QUI EST RESPONSABLE?
- Qui est donc responsable de la baisse du niveau de vie?
“Si je veux être réaliste, objectif et équitable,
je dirai que le principal responsable est la guerre dont nous n’avons ressenti
les séquelles économiques et sociales qu’après sa
fin.
“Mais il ne fait pas de doute que la politique sociale et économique
suivie depuis la fin des douloureux événements, supporte
une grande part de cette responsabilité. Il est regrettable de dire
que cette politique manque d’une conception globale et complémentaire,
comme d’une planification aux objectifs clairs.
“On sait qu’il n’y a pas de politique sans une telle planification
définissant les buts à atteindre. Ici me revient à
l’esprit une expression célèbre consignée dans les
“Mémoires” du général de Gaulle qui constitue en elle-même
un programme de travail: Je me suis toujours fait une certaine idée
de la France.
“Pouvons-nous dire qu’il existe chez nous, aujourd’hui, par rapport
à la politique sociale et économique, une idée directrice
orientant cette politique et en déterminant les objectifs? Ou bien
improvisons-nous chaque fois qu’émerge un problème social,
en lui recherchant des solutions momentanées sans le résoudre
d’une manière radicale?
“C’est l’une des causes principales en plus de la guerre, à
la crise actuelle dont on ne peut sortir avec des moyens improvisés.
Cette dernière ne peut être réglée que par une
planification élaborée sur la base d’une conception globale
claire, par des économistes et des sociologues connus pour leur
compétence et leur longueur de vue, non par des personnes respectables
mais non versées dans ces deux domaines.”
“LA VÉRITÉ VOUS LIBÈRERA”
- La question des libertés est posée actuellement
avec acuité et des voix s’élèvent appelant à
leur défense. Auriez-vous une conception déterminée
à ce propos?
“Pour répondre à cette question, je commence par évoquer
une parole du Christ qui a dit: “Aimez la vérité et la vérité
vous libèrera.”
“A mon avis, il n’y a de vérité véritable que
celle qui émane de la vérité et donne à chacun
son dû, reconnaissant les positivismes et dénonçant
les négativismes. Je suis connu pour être non seulement un
fervent partisan des libertés, mais un “amoureux de la liberté”
et je ne conçois pas qu’on puisse vivre sans elle.

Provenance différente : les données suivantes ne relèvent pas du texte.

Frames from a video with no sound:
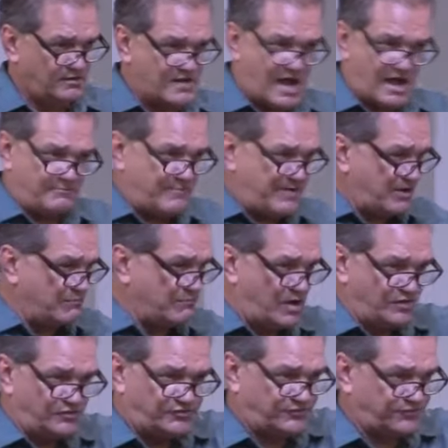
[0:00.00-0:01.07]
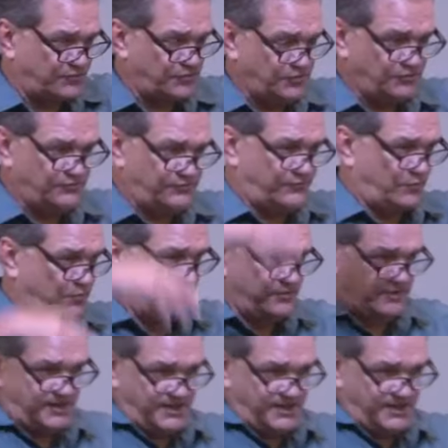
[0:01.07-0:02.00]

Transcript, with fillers: not bear much fruit for the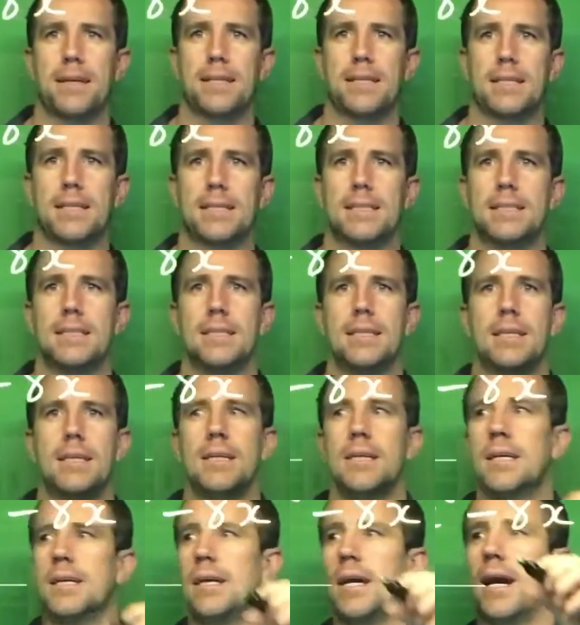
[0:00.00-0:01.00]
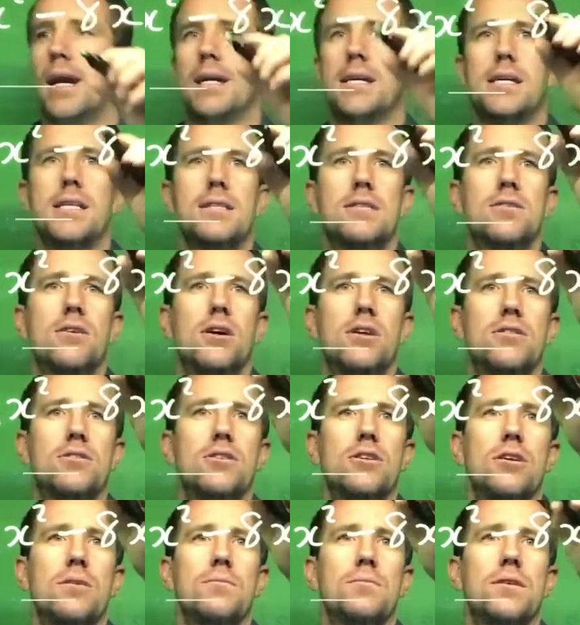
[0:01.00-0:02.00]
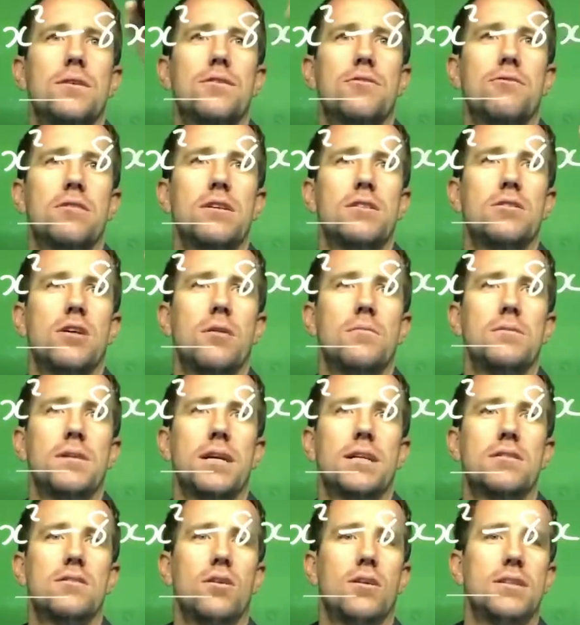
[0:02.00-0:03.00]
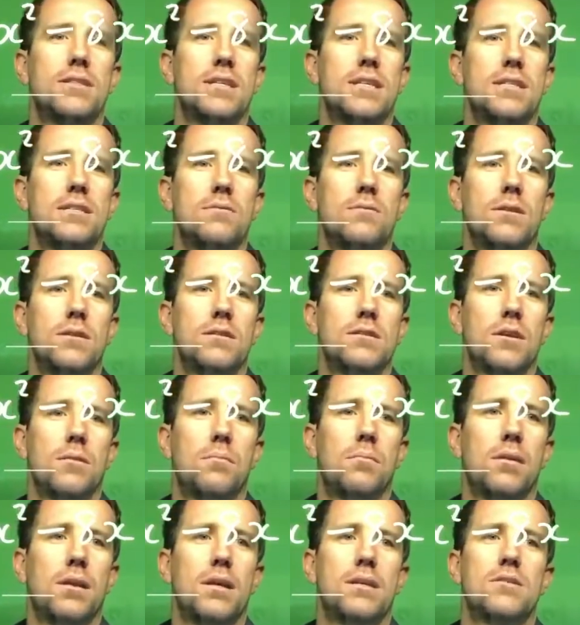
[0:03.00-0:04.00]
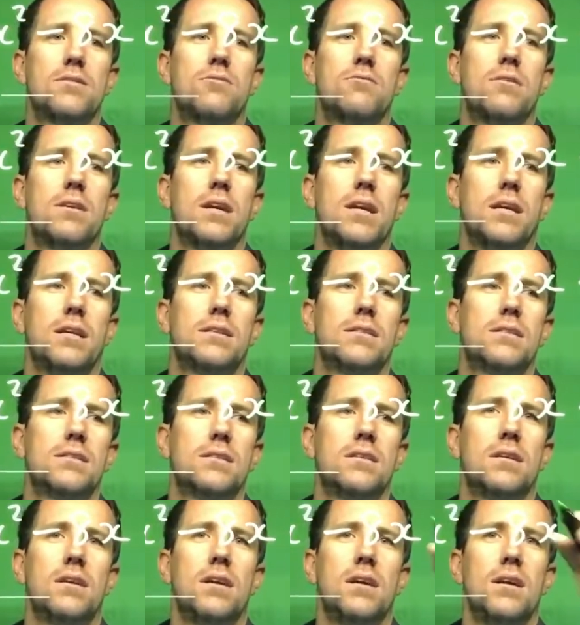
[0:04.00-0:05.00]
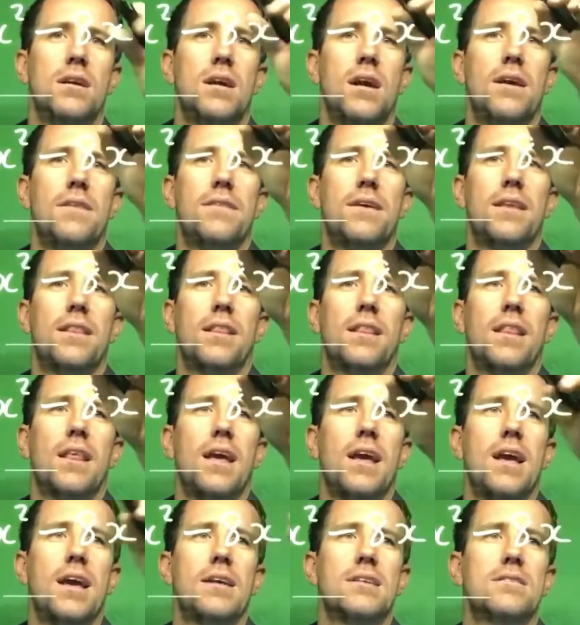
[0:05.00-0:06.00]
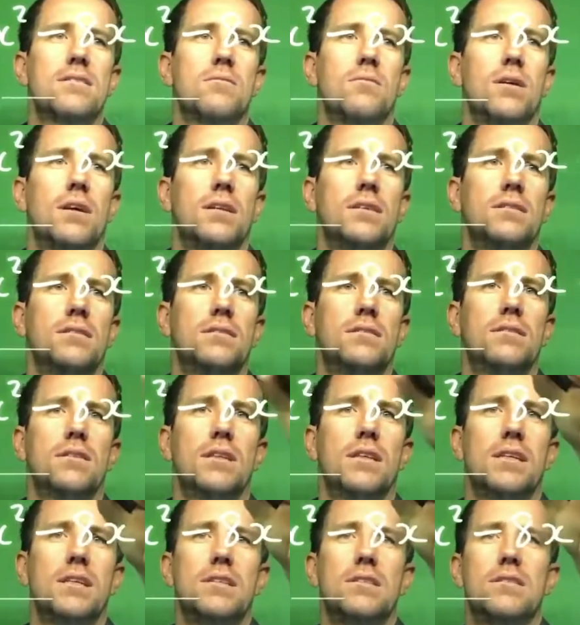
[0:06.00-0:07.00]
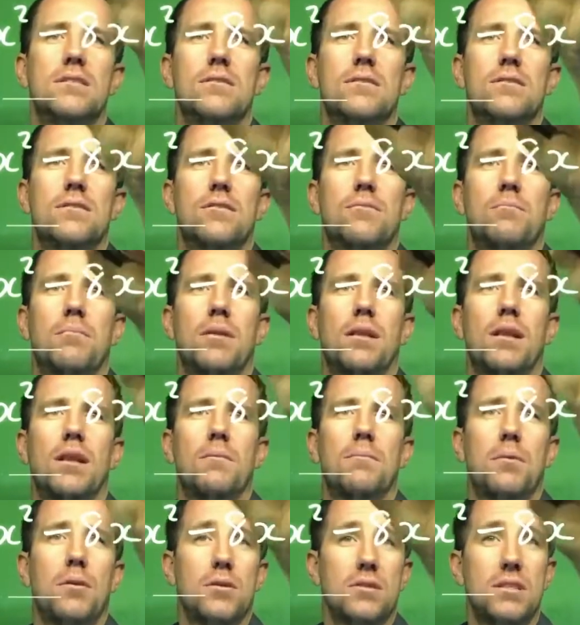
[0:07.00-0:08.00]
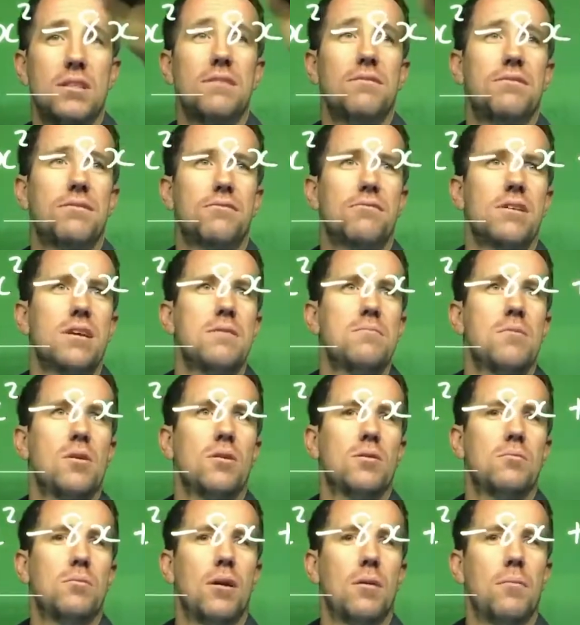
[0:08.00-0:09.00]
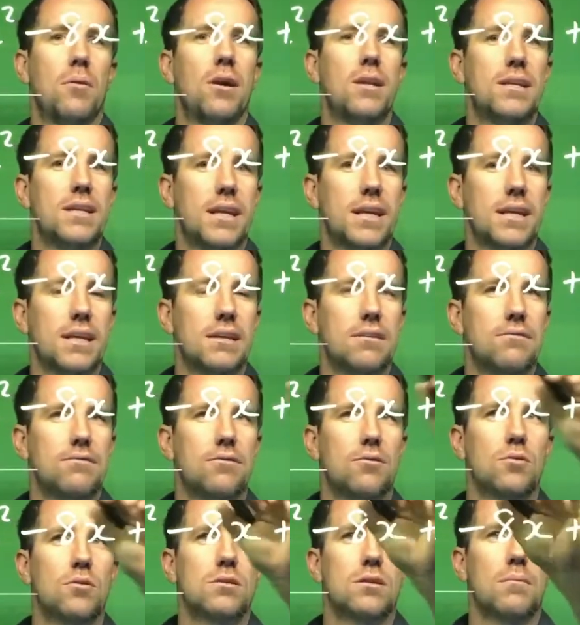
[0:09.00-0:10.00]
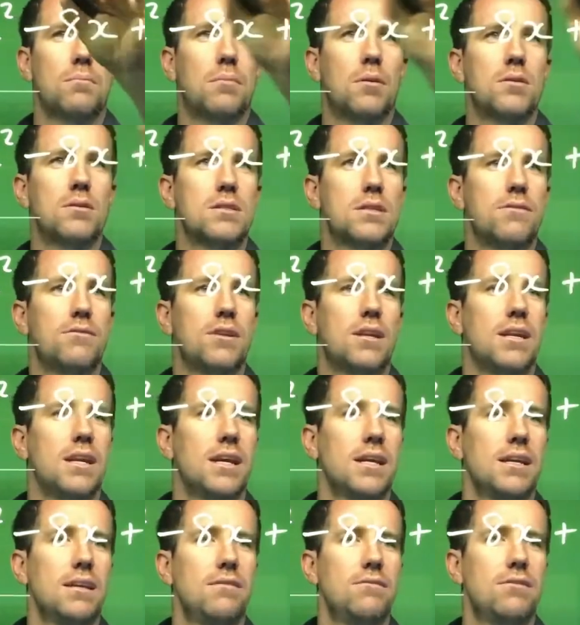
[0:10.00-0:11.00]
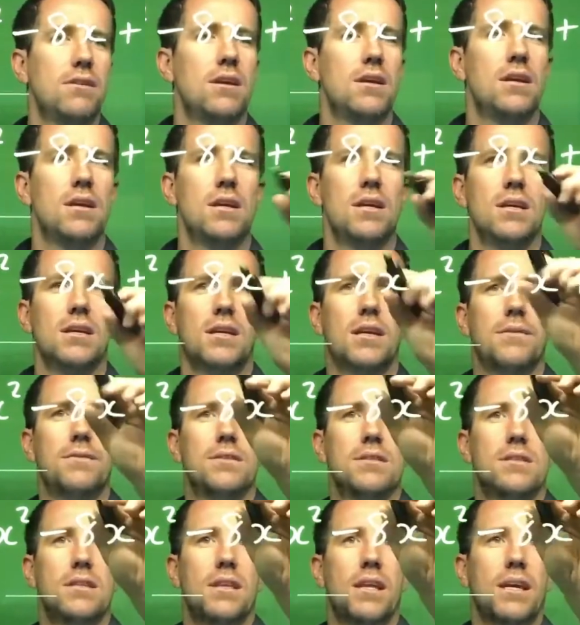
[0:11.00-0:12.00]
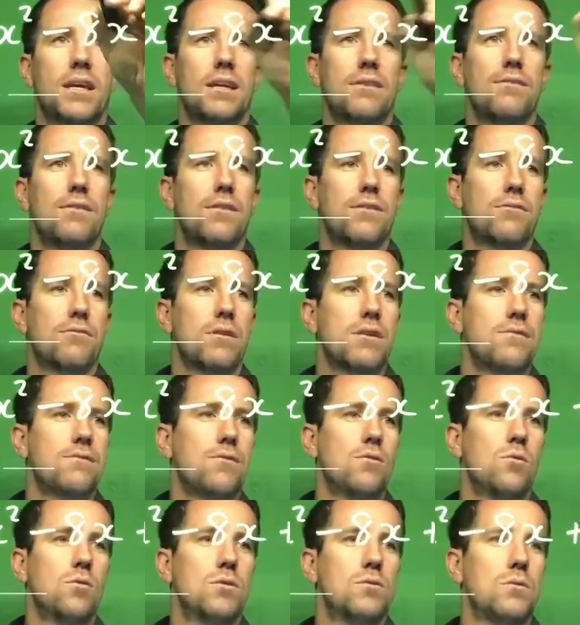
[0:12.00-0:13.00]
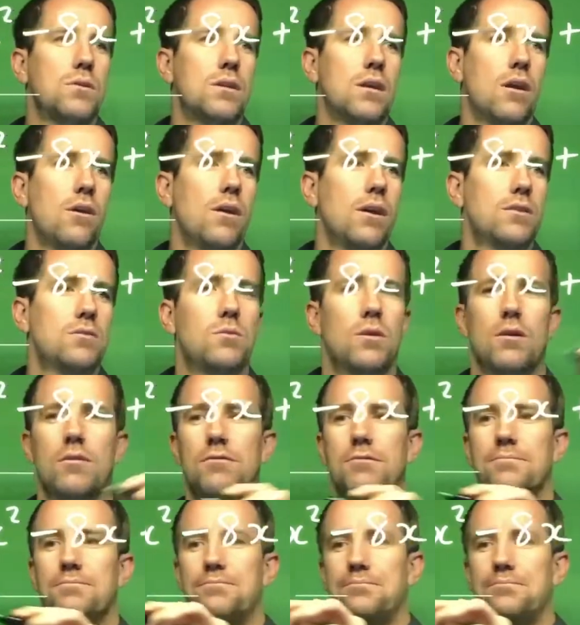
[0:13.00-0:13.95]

Okay. Inside terms are 3 times x, nice easy one, so plus 3x. And then last one is positive 3 multiplied by negative 4. So positive and a negative gives us a negative and 3 4s, we know 12.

“Cependant, il faut distinguer entre les libertés et ne pas
les placer toutes dans la même case. On ne doit pas, surtout, en
faire un mauvais usage, faute de quoi on aurait tendance à crier
avec Mme Roland, épouse du célèbre révolutionnaire
français: “Liberté, liberté, que de crimes on commet
en ton nom.”
“Les libertés sont nécessaires, à condition d’en
user à bon escient. Il importe aussi d’établir une distinction
entre les libertés civiles et politiques. Si elles sont toutes importantes
et nécessaires, il va sans dire que les premières ne tolèrent
aucune condition, ni restriction. Alors que les secondes sont astreintes
d’office à la loi et ne doivent pas porter atteinte à la
paix civile.
“Il faut éviter l’abus de droit... Il s’agit de la manière
saine d’user de la liberté avec bonne foi, sinon elle dévie
de son objectif, si on l’utilise à des desseins inavouables.”